Annotation: * logistic regression was performed with the “leave-one-out” (jackknife) cross-validation procedure.

For the BEV cohort, rCBV at baseline and first follow-up, as well as the cT1 and FLAIR volumes at first-follow up, were significant predictors of 6-month PFS and 12-month OS (Table 3). Overall, baseline rCBV demonstrated the best performance and correctly predicted 6-month PFS in 81.7% and 12-month OS in 78.9% of participants (P = .01 and <0.01, respectively). None of the analyzed imaging metrics was a significant predictor of 6-month PFS or 12-month OS in the non-BEV cohort.

Following BEV-failure, the majority of participants received supportive care only (55% in the BEV cohort and 50% in the non-BEV cohort), whereas chemotherapy was administered for the majority of remaining cases (34% in the BEV cohort and non-BEV cohort, respectively) (Supplementary Table S3 encompasses detailed information on postprogression therapy). There was no significant difference in the probability of receiving postprogression therapy between participants in the BEV cohort and non-BEV cohort (P = .81).

Discussion

This study demonstrates that pretreatment rCBV analysis qualifies as a potential predictive imaging biomarker for BEV-treated rGB (but not for alkylating chemotherapy-treated rGB) that is superior to volumetric analysis of conventional anatomic MRI and correctly predicts 6-month PFS and 12-month OS in 80% of BEV-treated patients.

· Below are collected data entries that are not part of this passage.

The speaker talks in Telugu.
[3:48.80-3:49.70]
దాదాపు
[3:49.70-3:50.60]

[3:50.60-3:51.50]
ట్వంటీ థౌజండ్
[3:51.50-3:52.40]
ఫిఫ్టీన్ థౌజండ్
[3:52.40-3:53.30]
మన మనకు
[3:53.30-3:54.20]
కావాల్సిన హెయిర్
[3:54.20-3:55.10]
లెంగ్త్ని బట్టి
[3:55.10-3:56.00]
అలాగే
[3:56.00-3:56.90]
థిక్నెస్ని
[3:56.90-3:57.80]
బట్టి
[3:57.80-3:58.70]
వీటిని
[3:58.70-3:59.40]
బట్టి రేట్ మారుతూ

Several studies assessed the early changes in perfusion (by means of rCBV) and permeability (by means of the volume transfer constant [K^trans], an estimate related to microvascular permeability) on DSC and DCE-MRI for predicting response to BEV in rGB and produced controversial results. A study by Zhang et al showed that the early reduction in K^trans (measured 96 h after treatment initiation) was neither associated with PFS nor OS.¹⁷ This was confirmed by a subsequent study of Verhoeff et al showing that the extent of early reduction in rCBV or K^trans (measured 4 days prior and 3 and 21 days following treatment initiation with BEV and dose-intense temozolomide) had no impact on disease outcome in recurrent high-grade glioma (including 15 rGB and 8 anaplastic astrocytoma cases).¹⁸ These 2 studies contradicted the results reported by Sorensen et al on cediranib (a pan-VEGF inhibitor) in 31 patients with recurrent GB. A greater reduction in K^trans and a greater increase in rCBV (measured 1 day prior and 1 day after application of a single dose of cediranib) was associated with significantly longer OS and PFS.¹⁹ Overall, it is difficult to draw conclusions from these limited and heterogeneous patient populations that have, in part, contradicting results.

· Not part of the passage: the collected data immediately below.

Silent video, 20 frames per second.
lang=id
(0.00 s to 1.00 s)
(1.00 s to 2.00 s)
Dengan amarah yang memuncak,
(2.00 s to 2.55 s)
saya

Verhoeff et al also evaluated perfusion and permeability prior to initiation of BEV treatment and showed that baseline rCBV was associated with OS. This initial observation was further strengthened in a recently published study by Schmainda et al who performed rCBV analysis prior to and at first follow-up after BEV treatment initiation in a rather heterogeneous population of recurrent high-grade gliomas (23 primary GBs, 4 secondary GBs, 6 anaplastic astrocytomas, and 3 anaplastic oligodendrogliomas). rCBV-analysis at baseline prior to BEV treatment stratified OS but not PFS, whereas rCBV analysis at first follow-up stratified both OS and PFS.²⁰ The results from these promising initial studies with a more heterogeneous patient cohort, including both anaplastic gliomas as well as primary and secondary GBs, led to the present confirmatory series with a larger sample size, a control group, and a focus on primary rGB. With the results from the present study, we now provide evidence that pretreatment rCBV is not a prognostic, but rather a potential predictive, imaging biomarker for BEV-treated rGB because it was associated exclusively with treatment outcome in the BEV cohort (but not in the non-BEV cohort). These results are particularly important since there are currently— apart from the assessment of the lower Gaussian apparent diffusion coefficient (ADC) curve^21,22 that requires sophisticated postprocessing—no acceptable pretreatment imaging biomarkers for judicious selection of patients with rGB who may achieve maximum benefit from BEV. Therefore, it would be of interest to also determine if a combined analysis of rCBV and the lower ADC curve may further improve the stratification of patients in their response to BEV treatment.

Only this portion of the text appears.